As a release candidate, this should not be considered production-ready; it’s intended to give users a chance to try out their code with 1.3.0 prior to a full release. Note that 1.3 on Travis AppVeyor, and Cirrus CI now points to 1.3.0-rc2.
The versioning for the 1.3 prereleases is a bit misleading (my fault), so even though this is labeled a release candidate, we know it won’t be the last RC; we’re already working on the next one. Apologies for the confusion, but do note that 1.3 is feature frozen, so any remaining changes in these RCs are simply bugfixes.
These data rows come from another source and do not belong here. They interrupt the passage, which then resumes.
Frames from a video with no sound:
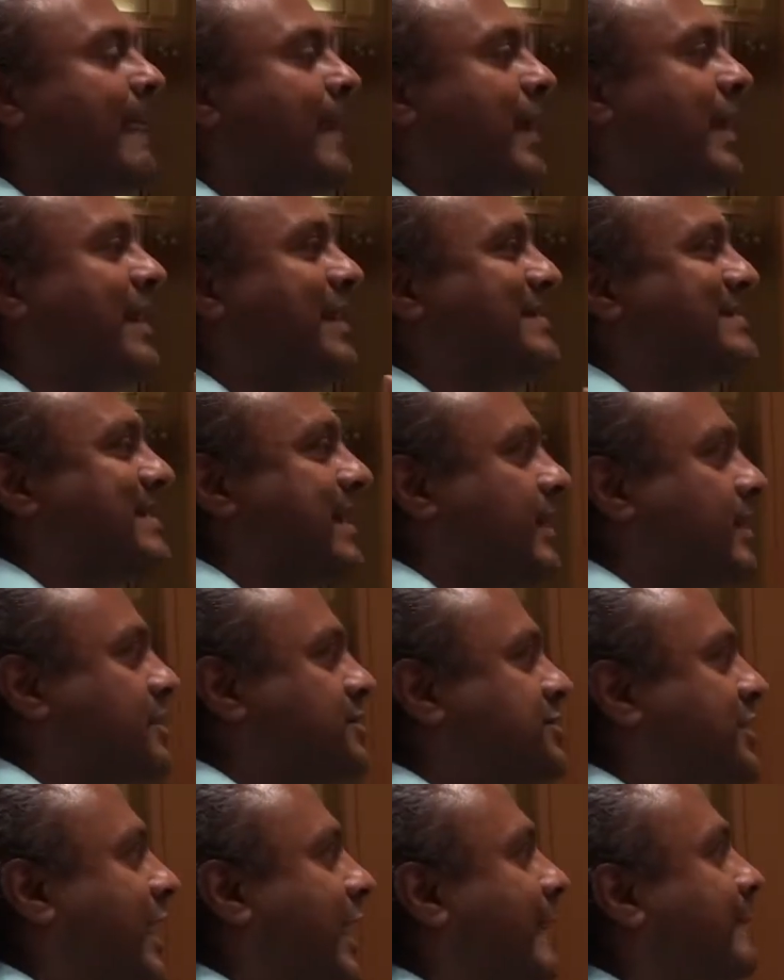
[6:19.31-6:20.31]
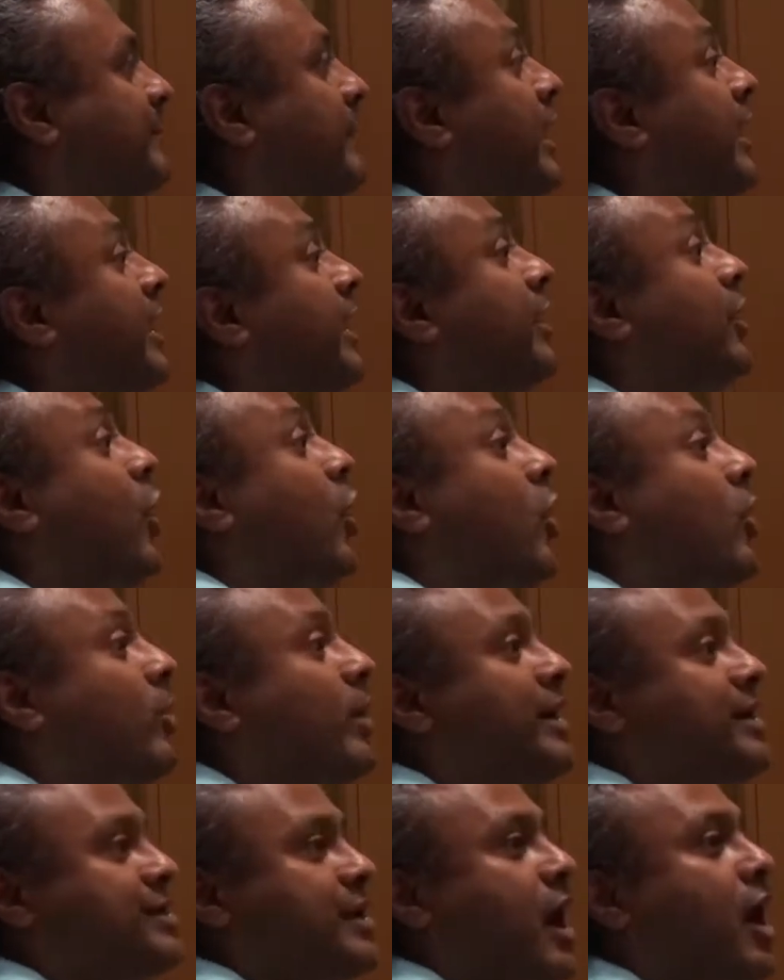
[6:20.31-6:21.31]
In IntelliJ, it
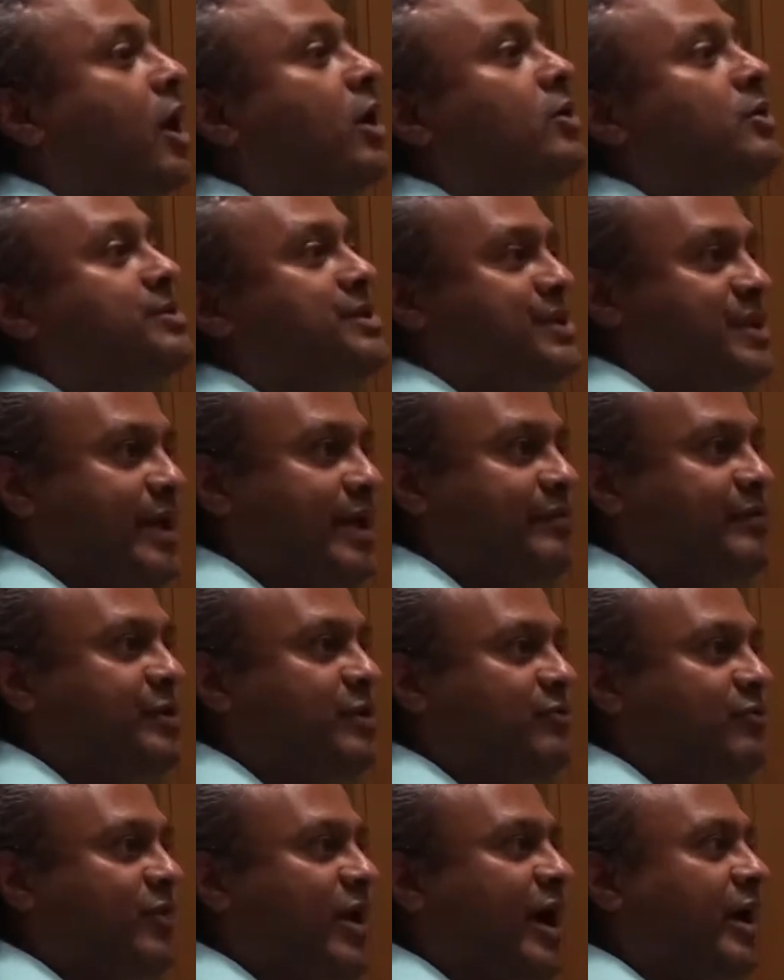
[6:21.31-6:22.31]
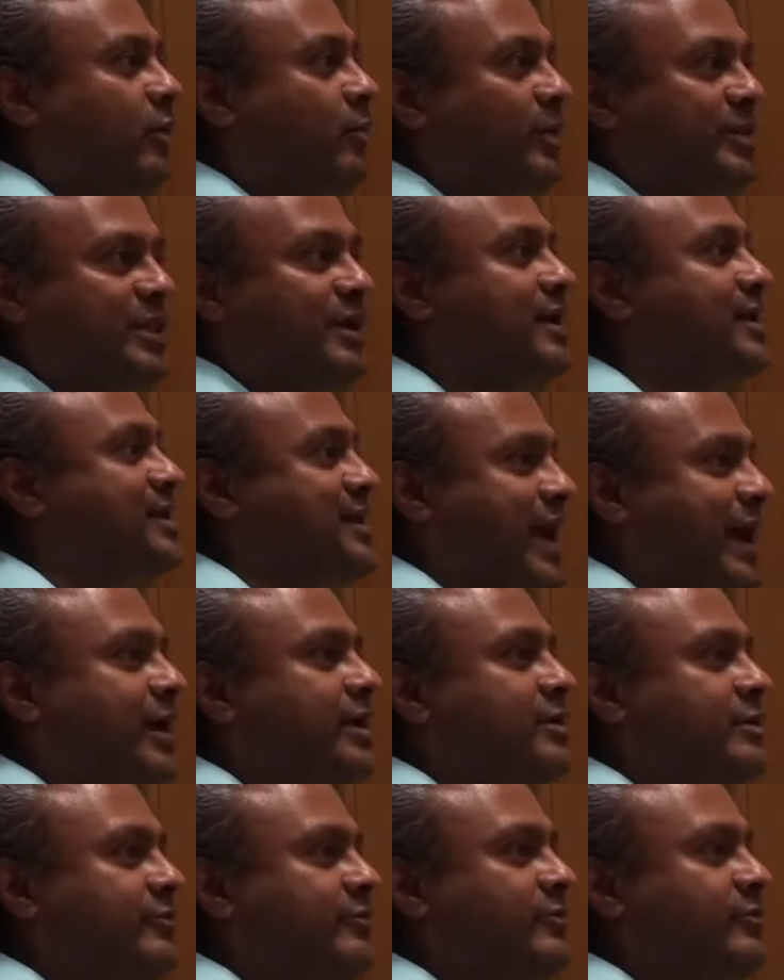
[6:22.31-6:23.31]
always auto-saves your file. Within a
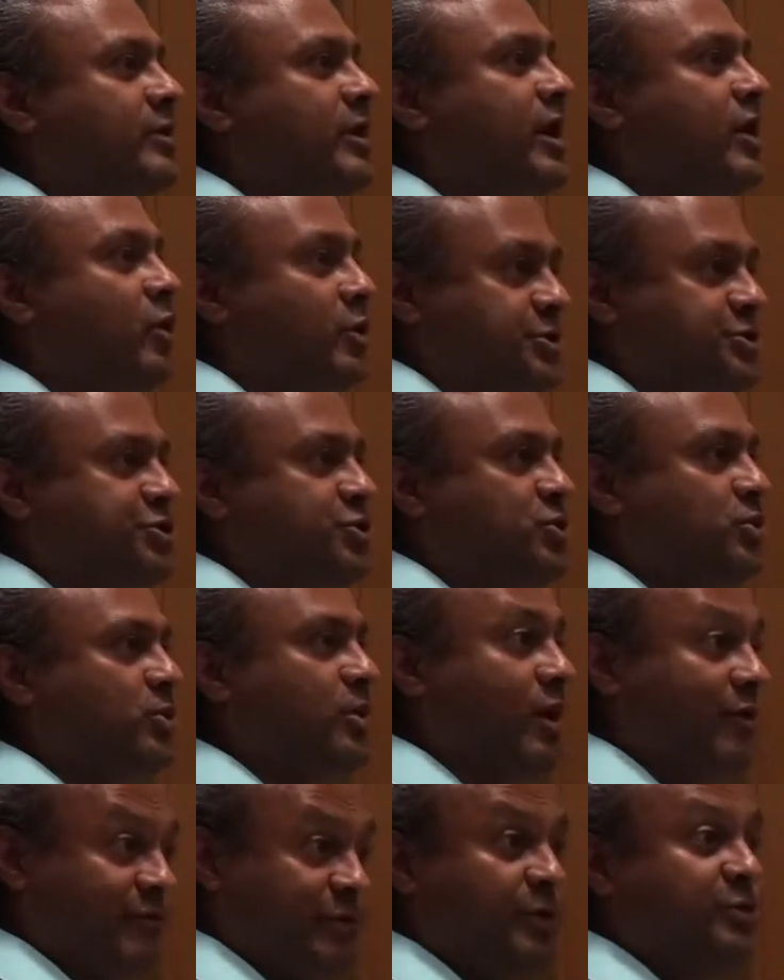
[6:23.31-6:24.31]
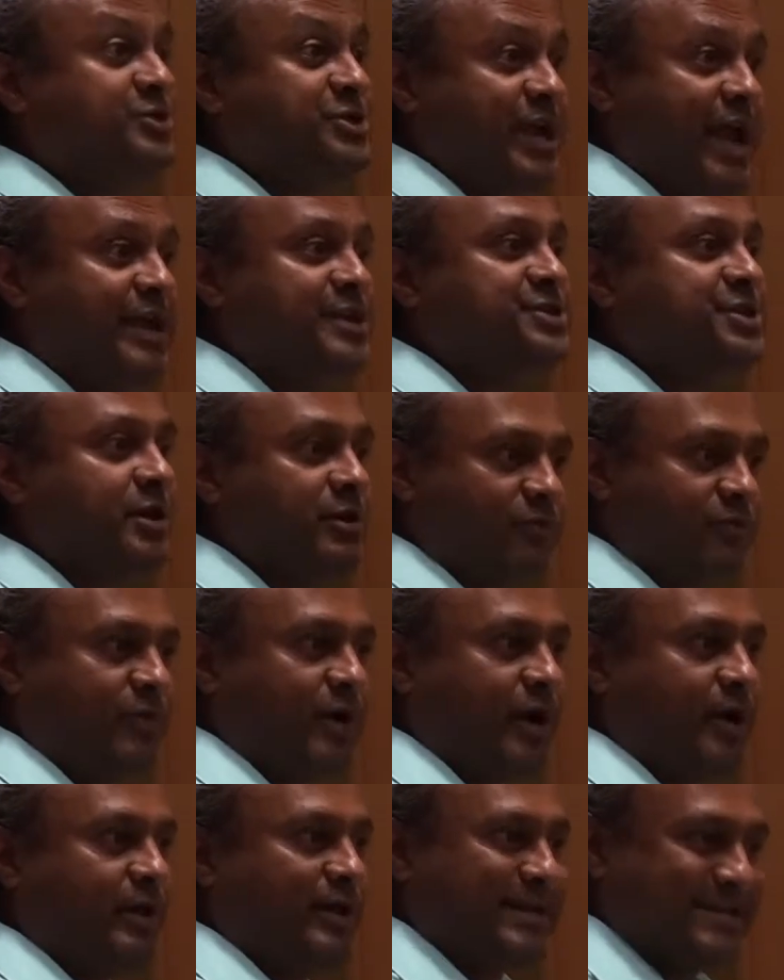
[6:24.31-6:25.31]
second or two of you changing a
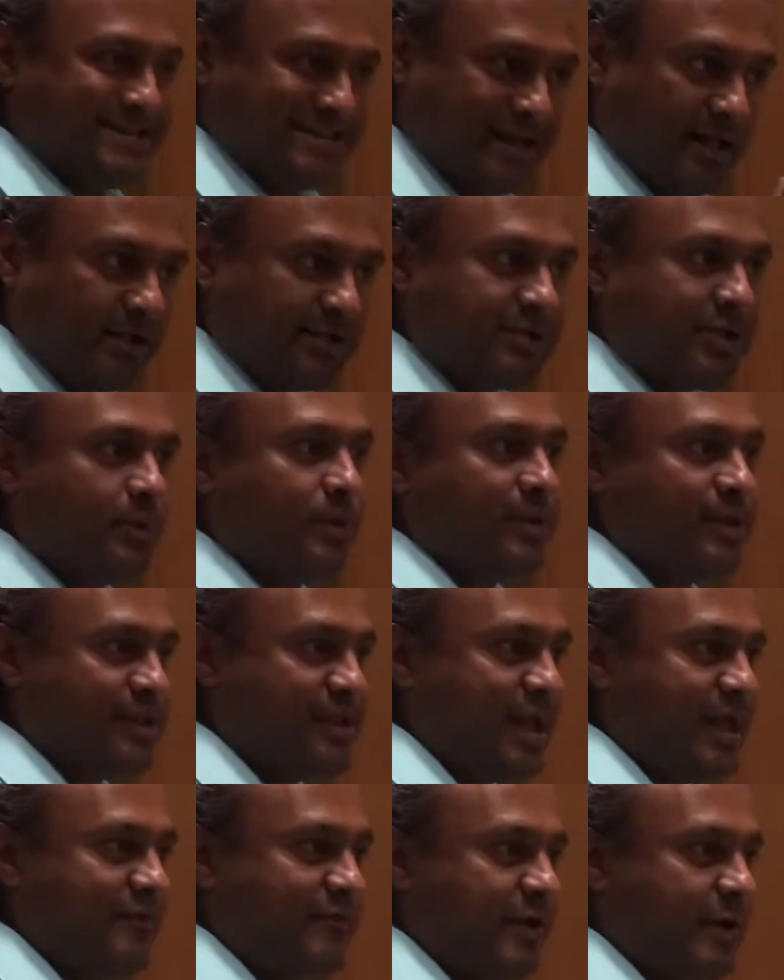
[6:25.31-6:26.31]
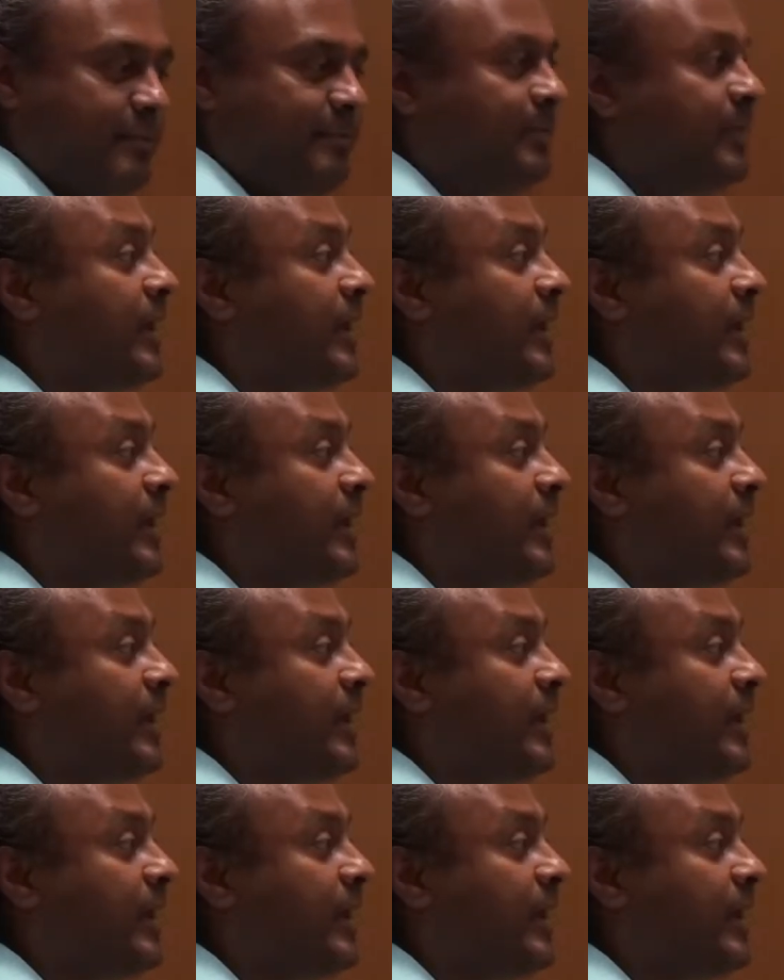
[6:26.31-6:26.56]
file, IntelliJ will save it.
As usual, let us know in the issue tracker if you run into any issues.
I have a complex piece of code that fails on 1.3RC2. But I think I wait for RC3 before creating an issue. Simplifying this code to provide a MWE will be difficult.
This might be a little premature, but I noticed a substantial increase in the memory footprint of Julia v1.3 compared to v1.2/1.1.
In particular, I have some simple code that makes few thousands http requests, parse json responses and store the results in an array of DataFrames.
The same code performs similarly in Julia v1.1/1.2/1.3, with the exception of the RAM used, which in v1.3 ends up being about twice as much that of v1.1/1.2.
Is this expected?
As an update, I tried to manually invoke GC.gc() and the difference in memory usage significantly decreased to around 20%.
So, I guess this is not really an issue but it has more to do with differences in how memory is allocated and garbage collected.